I believe all the Yuneec drones have all these features and well under the
GoPro price point. For a few more dollars, you can get a lot more drone with
they Yuneec Typhoon H:
[https://yuneec.com/en_US/products/typhoon/h/overview.html](https://yuneec.com/en_US/products/typhoon/h/overview.html)

Just a personal preference, but I've heard DJI has the worst customer service.
When I was in the market for my first drone (2014), I was shocked at all the
forum posts about their customer service:

[http://www.phantompilots.com/threads/horrible-dji-
customer-s...](http://www.phantompilots.com/threads/horrible-dji-customer-
service.19877/)

[https://www.reddit.com/r/djiphantom/comments/3b2jvp/honestly...](https://www.reddit.com/r/djiphantom/comments/3b2jvp/honestly_how_bad_is_the_dji_customer_service/)

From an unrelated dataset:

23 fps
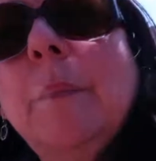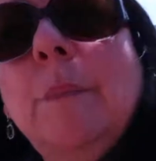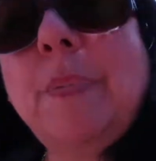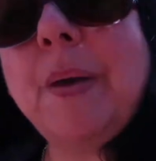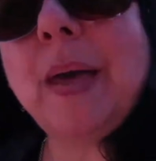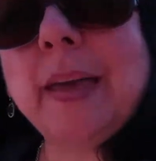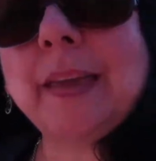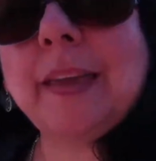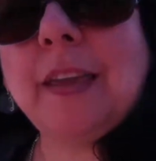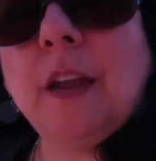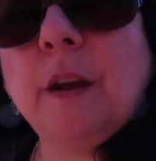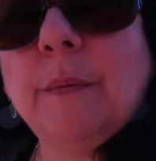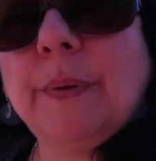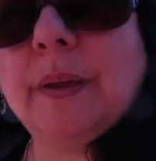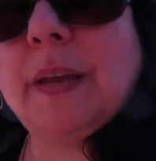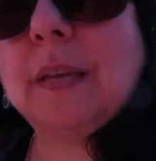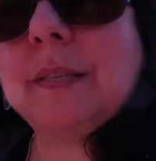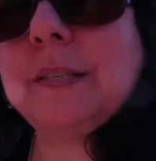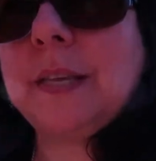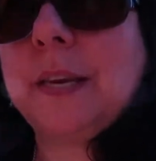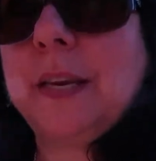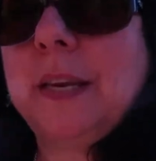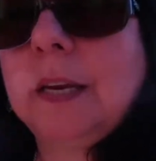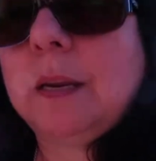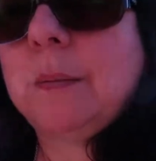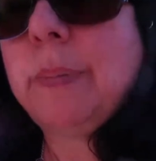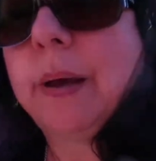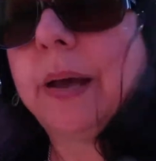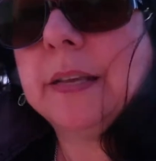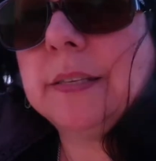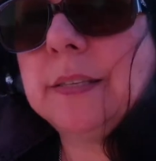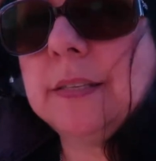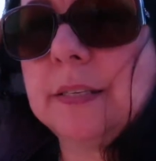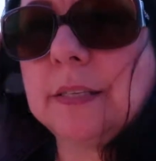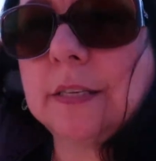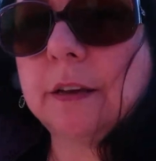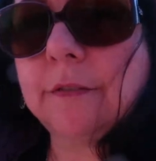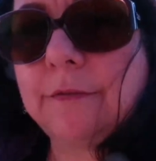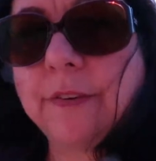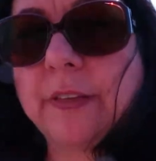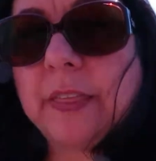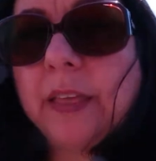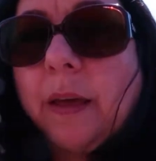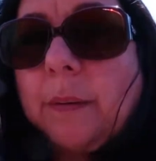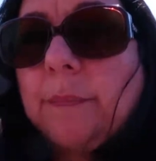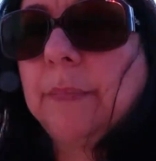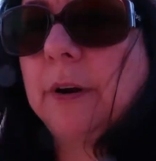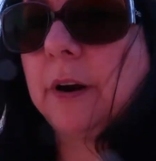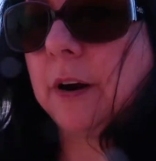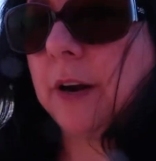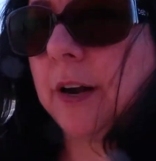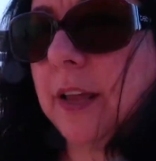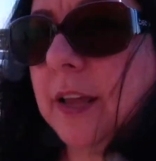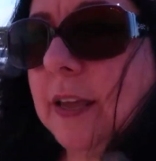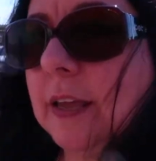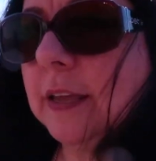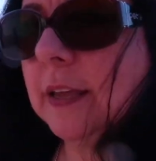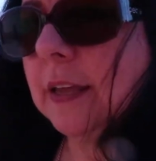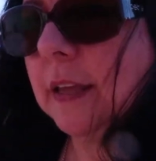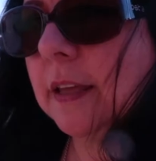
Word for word: I'm back here because I need to buy stuff for that party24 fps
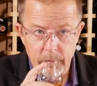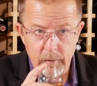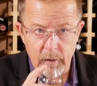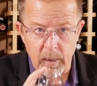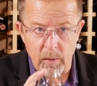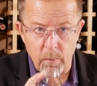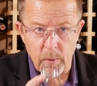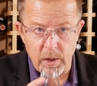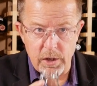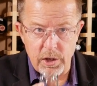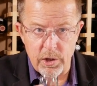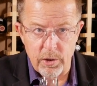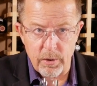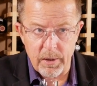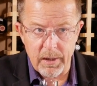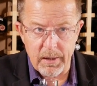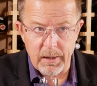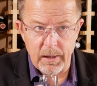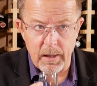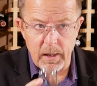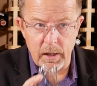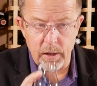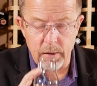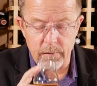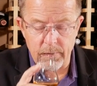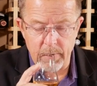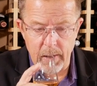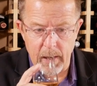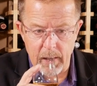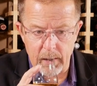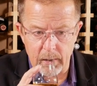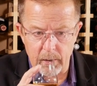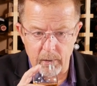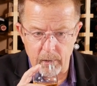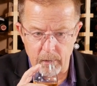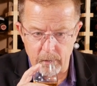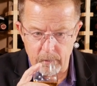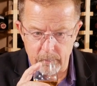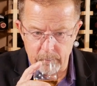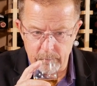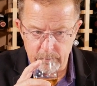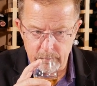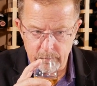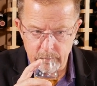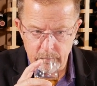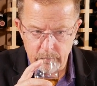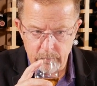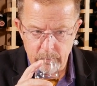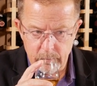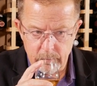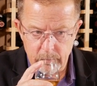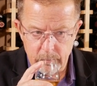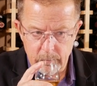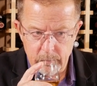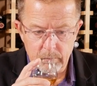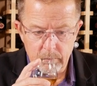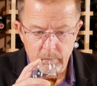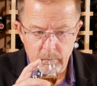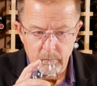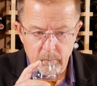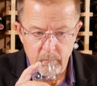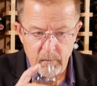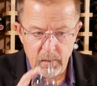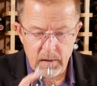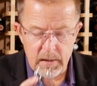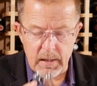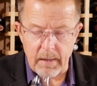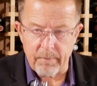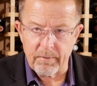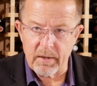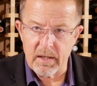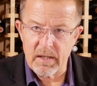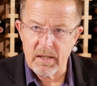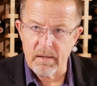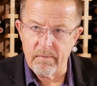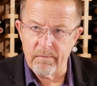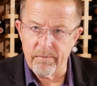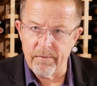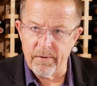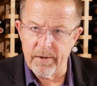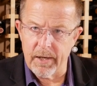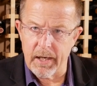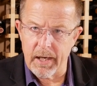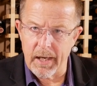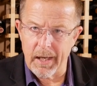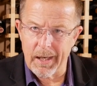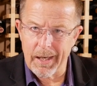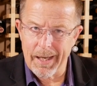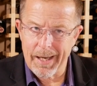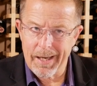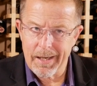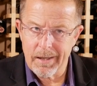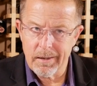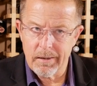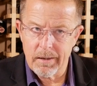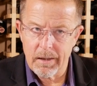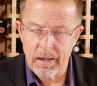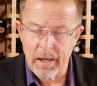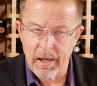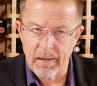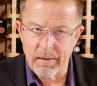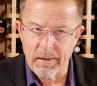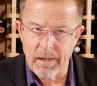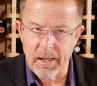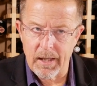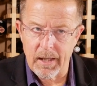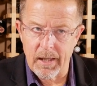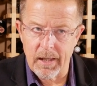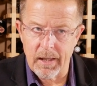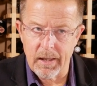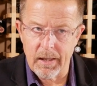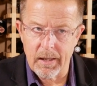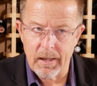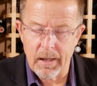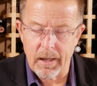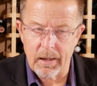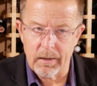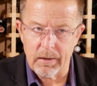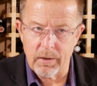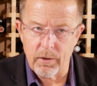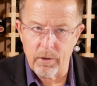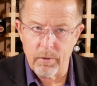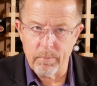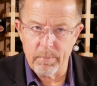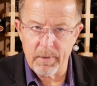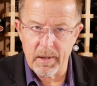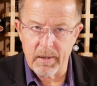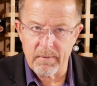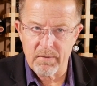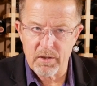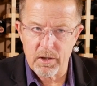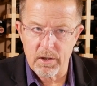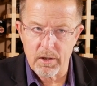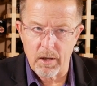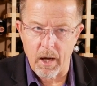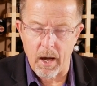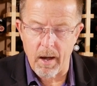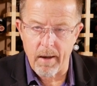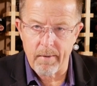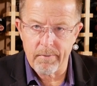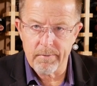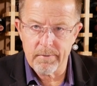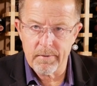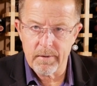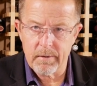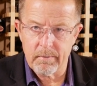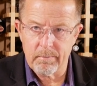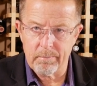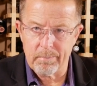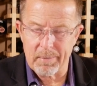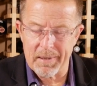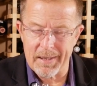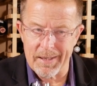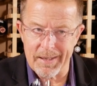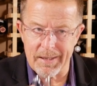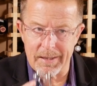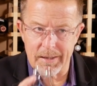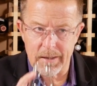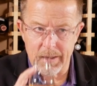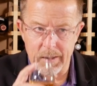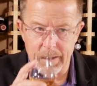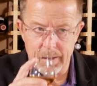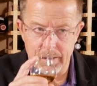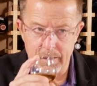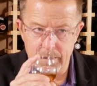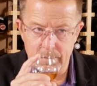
And once you're in there, you've got definitely some vanilla, and then a little bit of soft peat.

Maybe they've gotten better, but I stuck with 3DR and have had good
experiences with them. They respond to emails really fast, if I call, they're
patient with me and have helped me out a few jams where my drone was acting
up. I didn't have to ship it to them, they walked me through the
troubleshooting until it was fixed.

Full disclosure: I own two 3DR drones and a Yuneec Q500. Both companies are US
based companies with US based customer support.